L'équipe espagnole se spécialise dans l'utilisation de l'intelligence artificielle pour analyser le génome à la recherche de facteurs pouvant expliquer certaines maladies. Cette année, elle a découvert un lien entre une toxine bactérienne chez les enfants et la croissance du cancer du côlon chez des personnes de plus en plus jeunes .

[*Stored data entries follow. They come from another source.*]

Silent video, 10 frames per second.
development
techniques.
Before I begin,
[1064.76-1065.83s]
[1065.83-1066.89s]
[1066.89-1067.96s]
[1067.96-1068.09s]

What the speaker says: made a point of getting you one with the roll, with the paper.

Dans cette nouvelle étude, l'équipe a révélé un autre facteur de risque possible de cancer du poumon chez les non-fumeurs : la consommation d' acide aristolochique . Ce composé est présent dans des plantes largement utilisées en médecine traditionnelle chinoise. Jusqu'à présent, il était associé à des tumeurs de la vessie, des intestins, de l'estomac, des reins et du foie. L'étude révèle une signature génétique associée à ce composé, fortement présent chez les patients non-fumeurs atteints d'un cancer du poumon à Taïwan.
L’équipe souhaite maintenant explorer ses conclusions sur le cancer du poumon et d’autres facteurs tels que la consommation de marijuana, les cigarettes électroniques et l’exposition au radon, un gaz associé au granit qui augmente également le risque de cancer du poumon.
« Il s'agit d'une étude sans précédent sur le cancer du poumon chez les non-fumeurs », souligne Rosario García-Campelo, membre du conseil d'administration de la Société espagnole d'oncologie médicale. « Il s'agit du groupe de patients le plus vaste et le plus diversifié dont les données génomiques aient jamais été analysées. Bien que l'étude ne puisse pas conclure que la pollution soit à l'origine de ces tumeurs, elle ouvre de nombreuses hypothèses de travail dans un domaine de plus en plus préoccupant », ajoute-t-elle.